Task to carry out: I'd like the entries reproduced exactly, with the images omitted.

(Collected data entries)
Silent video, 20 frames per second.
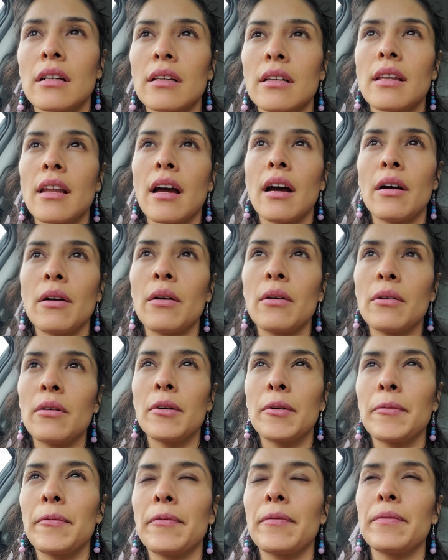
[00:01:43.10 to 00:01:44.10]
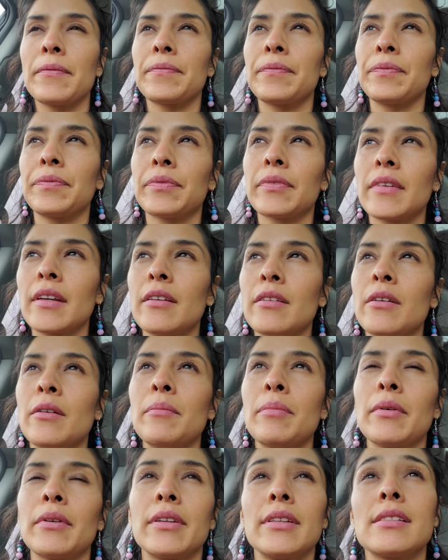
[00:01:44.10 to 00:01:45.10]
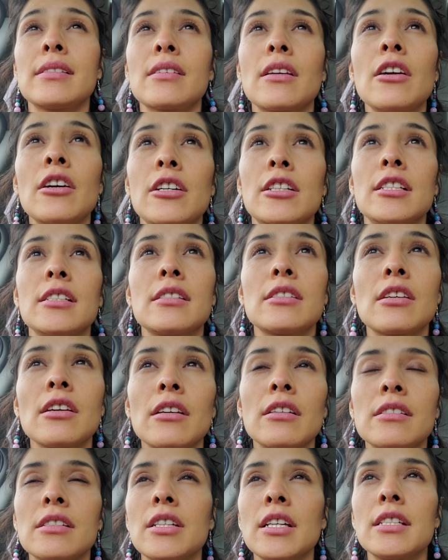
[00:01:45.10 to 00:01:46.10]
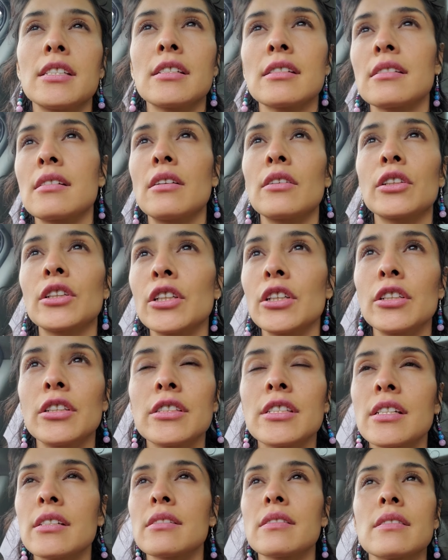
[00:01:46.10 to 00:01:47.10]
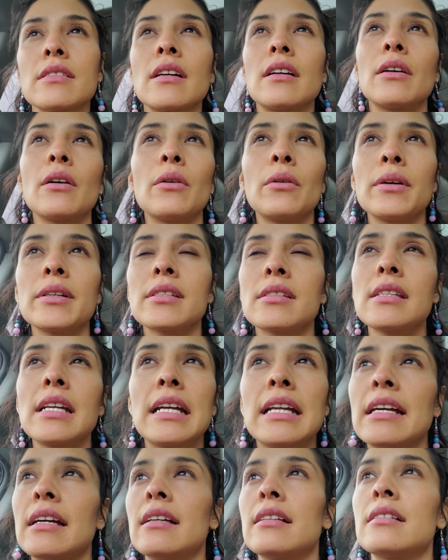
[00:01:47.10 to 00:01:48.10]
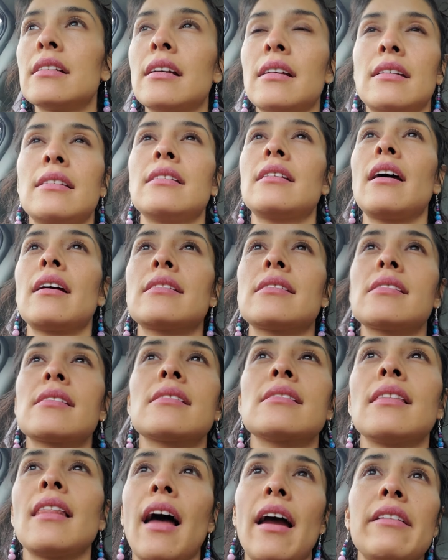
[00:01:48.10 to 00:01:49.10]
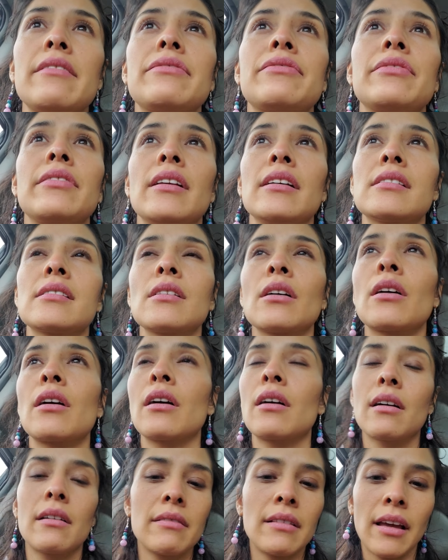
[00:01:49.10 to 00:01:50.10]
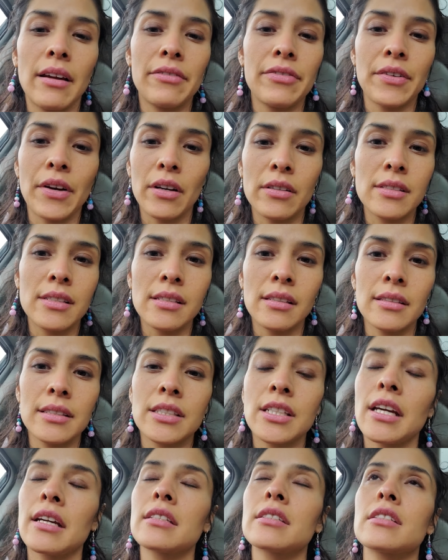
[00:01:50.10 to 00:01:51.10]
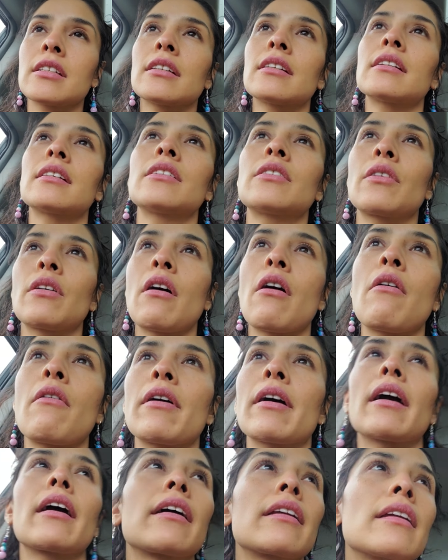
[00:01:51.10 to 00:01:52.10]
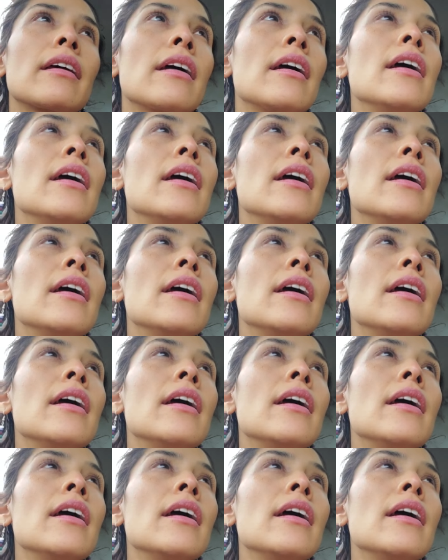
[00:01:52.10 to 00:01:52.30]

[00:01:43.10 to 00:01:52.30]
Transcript: now, you know, but it's good. It's good. Changes are good. Changes are always needed. It, that's life. That's life constantly changing, growing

Solved exercise:
Silent video, 20 frames per second.
[00:01:43.10 to 00:01:44.10]
[00:01:44.10 to 00:01:45.10]
[00:01:45.10 to 00:01:46.10]
[00:01:46.10 to 00:01:47.10]
[00:01:47.10 to 00:01:48.10]
[00:01:48.10 to 00:01:49.10]
[00:01:49.10 to 00:01:50.10]
[00:01:50.10 to 00:01:51.10]
[00:01:51.10 to 00:01:52.10]
[00:01:52.10 to 00:01:52.30]

[00:01:43.10 to 00:01:52.30]
Transcript: now, you know, but it's good. It's good. Changes are good. Changes are always needed. It, that's life. That's life constantly changing, growing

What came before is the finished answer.